ACTIVITY - Go through the data and report each line that holds the string "Silent".

MATERIAL PROVIDED -
────
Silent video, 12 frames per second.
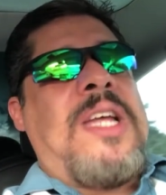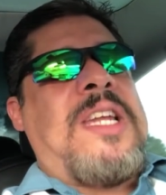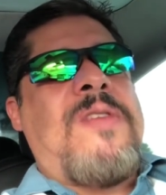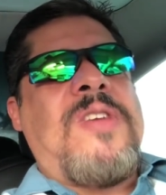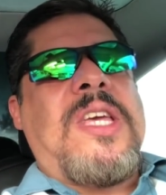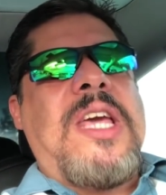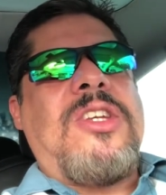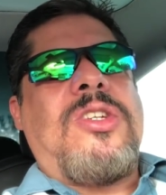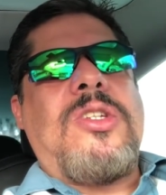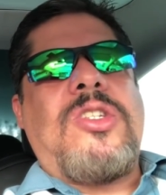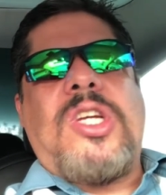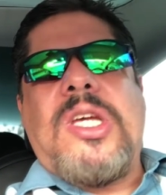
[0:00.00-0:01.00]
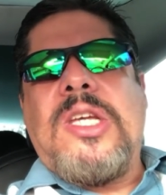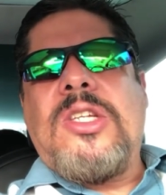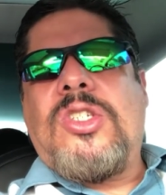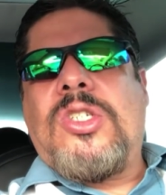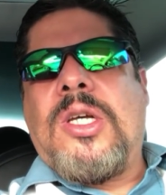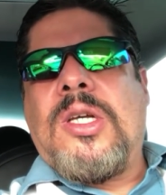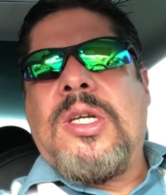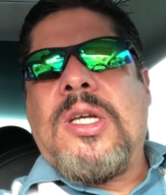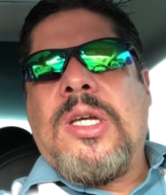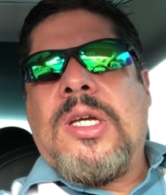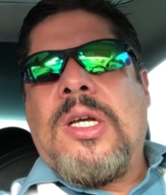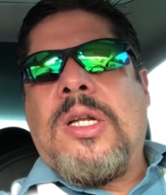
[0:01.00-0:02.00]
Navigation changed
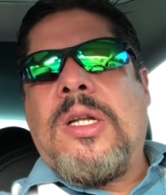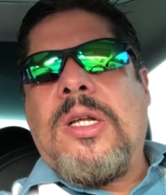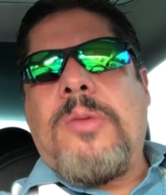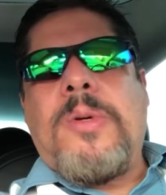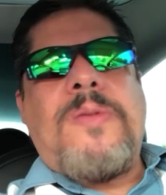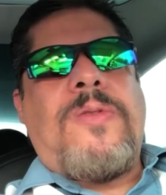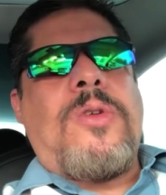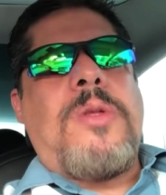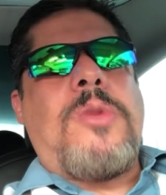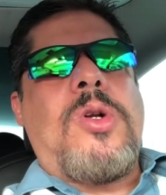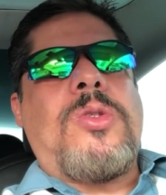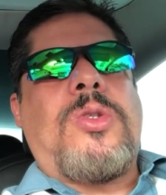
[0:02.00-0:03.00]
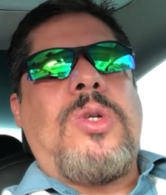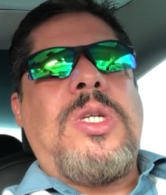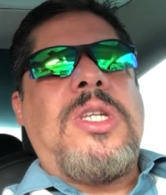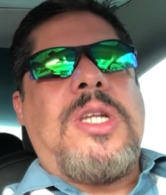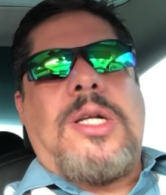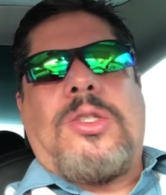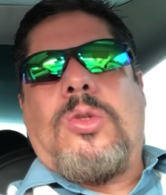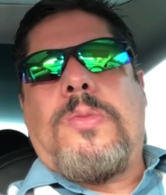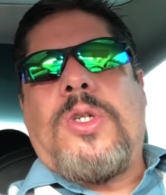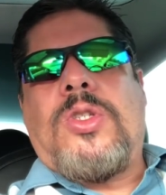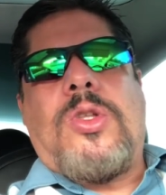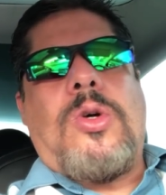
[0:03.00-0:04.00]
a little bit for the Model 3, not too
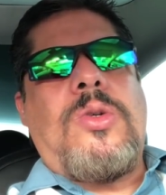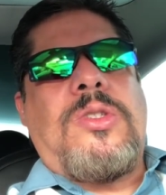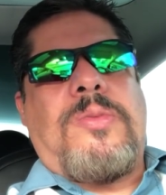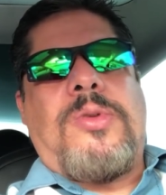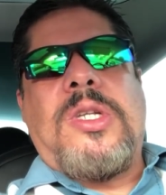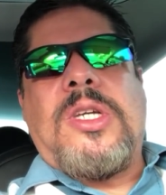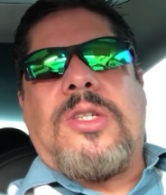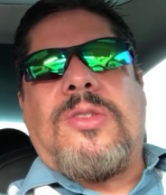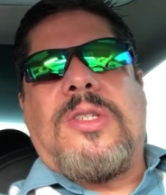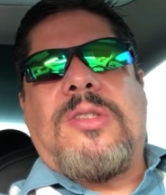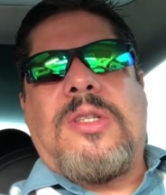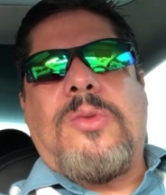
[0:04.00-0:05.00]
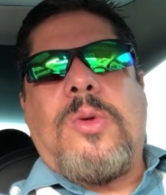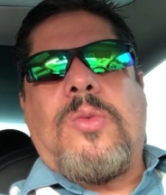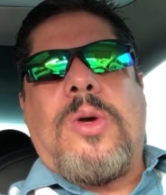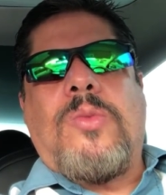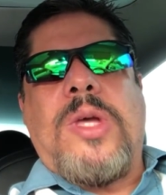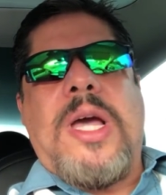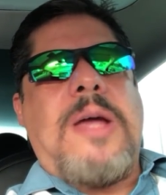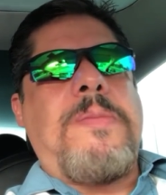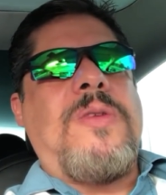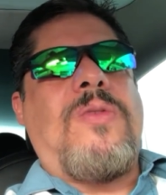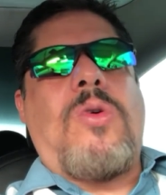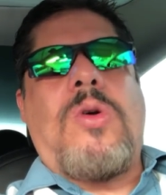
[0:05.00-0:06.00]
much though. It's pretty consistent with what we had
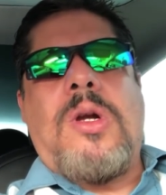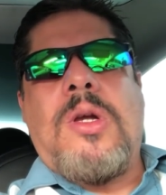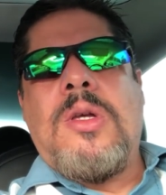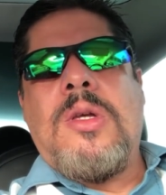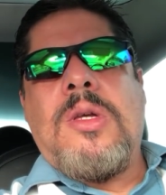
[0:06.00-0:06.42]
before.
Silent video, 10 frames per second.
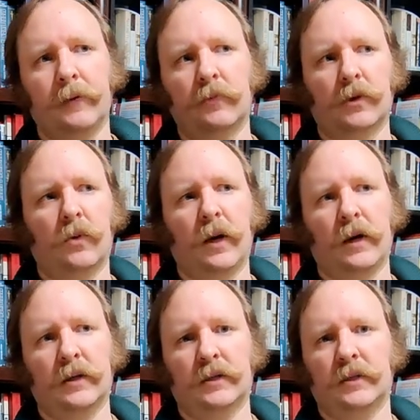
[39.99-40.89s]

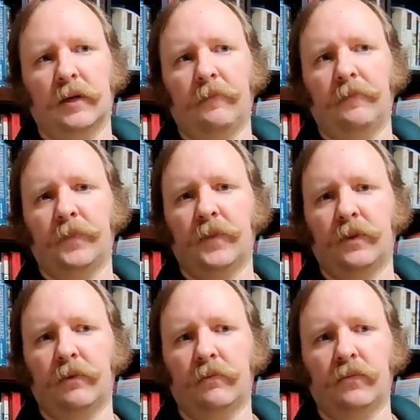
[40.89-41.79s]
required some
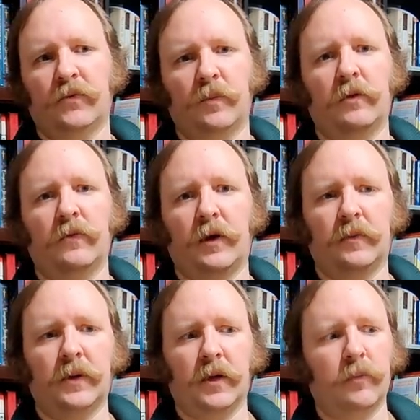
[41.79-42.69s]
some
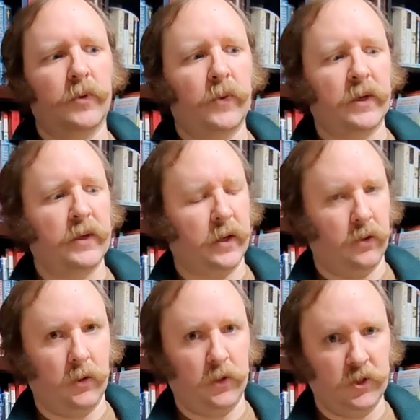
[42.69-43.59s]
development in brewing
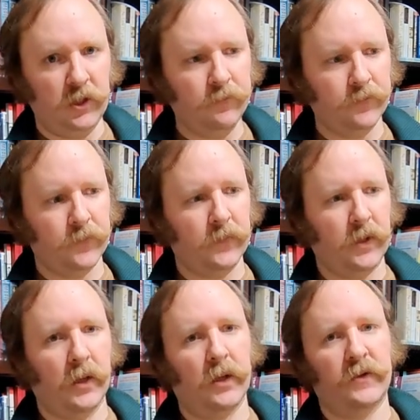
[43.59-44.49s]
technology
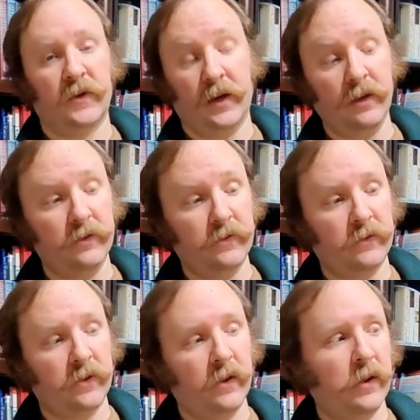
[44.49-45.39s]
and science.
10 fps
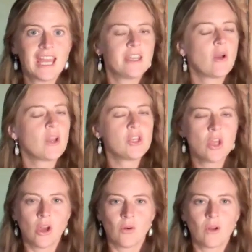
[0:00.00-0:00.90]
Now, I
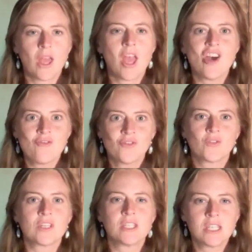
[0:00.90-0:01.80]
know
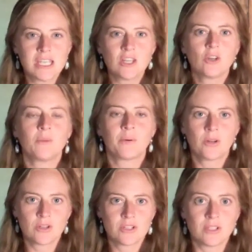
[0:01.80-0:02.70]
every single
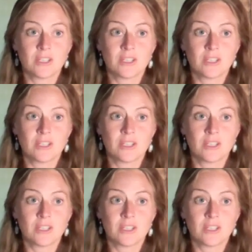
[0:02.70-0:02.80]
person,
────
FINISHED TASK -
Silent video, 12 frames per second.
Silent video, 10 frames per second.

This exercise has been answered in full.